Quando parliamo di Silicon Valley, dunque, non dobbiamo pensare soltanto all'ultimo modello di iPhone o alla nuova funzionalità di Facebook o Instagram. Dietro alla copertura superficiale di uno dei fenomeni più invasivi del nostro tempo, troviamo infatti lo strapotere delle Big Tech. Uno strapotere sviluppato di comune accordo con una parte importante dell'establishment di Washington. Uno strapotere capace di generare effetti indesiderati, come la censura sui social, ufficialmente per contrastare le campagne di disinformazione delle potenze nemiche, Cina e Russia, ma in realtà per estromettere opinioni non conformi al mainstream.

Social media e quotidianità

Molti usano i social media per svago, senza interrogarsi su rischi ed effetti di un'abitudine consolidata. Vivaldelli dedica svariati capitoli alle implicazioni che queste piattaforme hanno sulla nostra convivenza sociale e persino sulle nostre facoltà mentali. Di pari passo, ricostruisce anche le connessioni invisibili, ma sempre più evidenti, tra la Silicon Valley, casa dei suddetti social e delle citate Big Tech, e il Pentagono.

Come spiega l'autore, più della metà delle persone nel mondo utilizza i social media (58,4%), e dunque parliamo di circa 4,62 miliardi di persone. Altri dati preoccupanti: il tempo medio giornaliero trascorso utilizzando i social media è di due ore e ventisette minuti; le piattaforme social hanno quasi triplicato la loro base di utenti totale nell’ultimo decennio, passando da 970 milioni nel 2010 a oltre 4,48 miliardi nel luglio 2021; su 7,87 miliardi di persone nel mondo, il 56,8% della popolazione utilizza i social network, indipendentemente dall’età o dall’accesso a internet; su 4,8 miliardi di utenti internet, il 93,33% sono utenti attivi.
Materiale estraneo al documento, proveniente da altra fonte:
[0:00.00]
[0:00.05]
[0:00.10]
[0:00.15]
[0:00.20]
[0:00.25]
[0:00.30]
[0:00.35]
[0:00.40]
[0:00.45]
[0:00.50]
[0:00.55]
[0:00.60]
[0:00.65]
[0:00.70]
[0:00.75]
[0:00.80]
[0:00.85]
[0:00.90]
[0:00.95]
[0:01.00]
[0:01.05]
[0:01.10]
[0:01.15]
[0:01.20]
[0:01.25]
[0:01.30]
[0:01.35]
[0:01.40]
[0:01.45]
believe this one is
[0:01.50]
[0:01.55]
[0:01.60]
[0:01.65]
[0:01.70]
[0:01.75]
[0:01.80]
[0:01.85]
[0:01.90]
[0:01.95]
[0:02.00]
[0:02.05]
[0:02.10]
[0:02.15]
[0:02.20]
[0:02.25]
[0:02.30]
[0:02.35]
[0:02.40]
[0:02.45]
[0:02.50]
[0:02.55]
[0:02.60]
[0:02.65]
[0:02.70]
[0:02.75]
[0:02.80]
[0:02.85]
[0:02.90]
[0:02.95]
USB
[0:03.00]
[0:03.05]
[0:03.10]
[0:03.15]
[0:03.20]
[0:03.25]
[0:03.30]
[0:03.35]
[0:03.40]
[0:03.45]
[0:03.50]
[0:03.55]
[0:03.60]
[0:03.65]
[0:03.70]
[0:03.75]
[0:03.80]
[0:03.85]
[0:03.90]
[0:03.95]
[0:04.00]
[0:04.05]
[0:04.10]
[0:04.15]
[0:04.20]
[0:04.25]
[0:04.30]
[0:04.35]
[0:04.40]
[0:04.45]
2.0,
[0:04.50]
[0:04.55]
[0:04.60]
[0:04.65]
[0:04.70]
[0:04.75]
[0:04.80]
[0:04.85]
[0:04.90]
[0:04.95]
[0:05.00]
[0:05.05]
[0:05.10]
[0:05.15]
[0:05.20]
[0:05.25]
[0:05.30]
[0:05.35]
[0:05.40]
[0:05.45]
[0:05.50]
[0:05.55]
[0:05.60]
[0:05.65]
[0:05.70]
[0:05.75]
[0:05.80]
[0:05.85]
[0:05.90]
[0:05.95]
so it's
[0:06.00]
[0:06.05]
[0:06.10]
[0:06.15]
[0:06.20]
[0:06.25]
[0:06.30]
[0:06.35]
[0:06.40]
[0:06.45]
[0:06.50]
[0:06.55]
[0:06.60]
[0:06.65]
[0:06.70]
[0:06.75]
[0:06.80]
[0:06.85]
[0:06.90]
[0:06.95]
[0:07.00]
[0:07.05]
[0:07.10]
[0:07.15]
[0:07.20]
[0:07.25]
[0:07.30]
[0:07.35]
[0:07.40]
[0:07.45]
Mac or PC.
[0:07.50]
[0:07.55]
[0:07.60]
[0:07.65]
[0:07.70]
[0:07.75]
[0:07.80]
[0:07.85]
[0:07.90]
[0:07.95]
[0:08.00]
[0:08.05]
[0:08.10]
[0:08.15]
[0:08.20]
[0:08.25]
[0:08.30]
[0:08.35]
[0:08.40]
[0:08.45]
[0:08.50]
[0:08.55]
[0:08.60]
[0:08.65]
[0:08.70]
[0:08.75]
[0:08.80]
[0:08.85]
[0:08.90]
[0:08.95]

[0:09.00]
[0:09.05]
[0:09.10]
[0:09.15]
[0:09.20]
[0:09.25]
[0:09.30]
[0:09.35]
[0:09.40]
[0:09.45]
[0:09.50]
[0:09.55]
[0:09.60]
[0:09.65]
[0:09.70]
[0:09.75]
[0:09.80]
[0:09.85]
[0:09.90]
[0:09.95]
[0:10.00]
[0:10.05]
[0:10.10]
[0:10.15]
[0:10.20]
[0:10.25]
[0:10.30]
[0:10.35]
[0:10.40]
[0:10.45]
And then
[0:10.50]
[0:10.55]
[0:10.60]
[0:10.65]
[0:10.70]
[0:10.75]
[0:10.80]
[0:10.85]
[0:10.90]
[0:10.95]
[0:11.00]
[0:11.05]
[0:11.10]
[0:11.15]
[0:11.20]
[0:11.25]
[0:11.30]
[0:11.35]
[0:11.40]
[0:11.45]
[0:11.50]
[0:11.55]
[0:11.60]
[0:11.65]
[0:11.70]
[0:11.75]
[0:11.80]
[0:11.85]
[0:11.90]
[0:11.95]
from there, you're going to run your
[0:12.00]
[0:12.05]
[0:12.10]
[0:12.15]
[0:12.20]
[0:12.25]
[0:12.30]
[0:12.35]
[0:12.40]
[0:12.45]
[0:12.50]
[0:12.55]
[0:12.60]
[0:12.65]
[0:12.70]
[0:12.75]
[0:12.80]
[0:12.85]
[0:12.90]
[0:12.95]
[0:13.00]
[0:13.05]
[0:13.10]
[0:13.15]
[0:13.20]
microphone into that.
E potremmo continuare ancora, citando i numeri elencati con precisione da Vivaldelli.

C'era una volta la Silicon Valley

C'era una volta la Silicon Valley, fucina di invenzioni e innovazioni. Oggi, a differenza di quanto immaginiamo, attorno alle coste meridionali della Baia di San Francisco, nella progressista California, è sorto un feudo liberal. Non solo: l’economia della Silicon Valley è passata dalla produzione di computer alla ricerca, sviluppo e commercializzazione di prodotti e software per computer. Ma è passata anche ad avvicinarsi sempre di più al mondo della politica, rigorosamente liberal-progressista.

Le aziende di Big Tech, non a caso, hanno investito molte risorse per consentire al candidato democratico Joe Biden di vincere le elezioni. Giusto per capirsi, i dipendenti di Alphabet, Amazon, Apple, Facebook, Microsoft e Oracle hanno elargito donazioni a Biden quasi venti volte di più rispetto all’ex Presidente Donald Trump.

In un contesto simile non manca, poi, chi ha fatto affari d'oro con le società Big Tech. Gran parte della ricchezza di Nancy Pelosi e di suo marito, Paul, ad esempio, è dovuta a decisioni redditizie e fortunate su quando acquistare e vendere azioni e opzioni nelle stesse industrie e società su cui Pelosi, in qualità di presidente della Camera, avrebbe dovuto esercitare un’influenza enorme e diretta.

Entrambi gli schieramenti – democratico e repubblicano – vogliono intervenire a livello legislativo per frenare lo strapotere delle Big Tech. Le due parti hanno due obiettivi molto diversi: i democratici intendono porre serie limitazioni al free speech, mentre i repubblicani chiedono che le aziende Big Tech si prendano le loro responsabilità da editori a tutti gli effetti.

Nel frattempo, le stesse Big Tech hanno eclissato i grandi consumatori di lobbying del passato, da Big Oil passando per Big Tobacco. Il presente è diventato un loro affare. E, di questo passo, anche il futuro.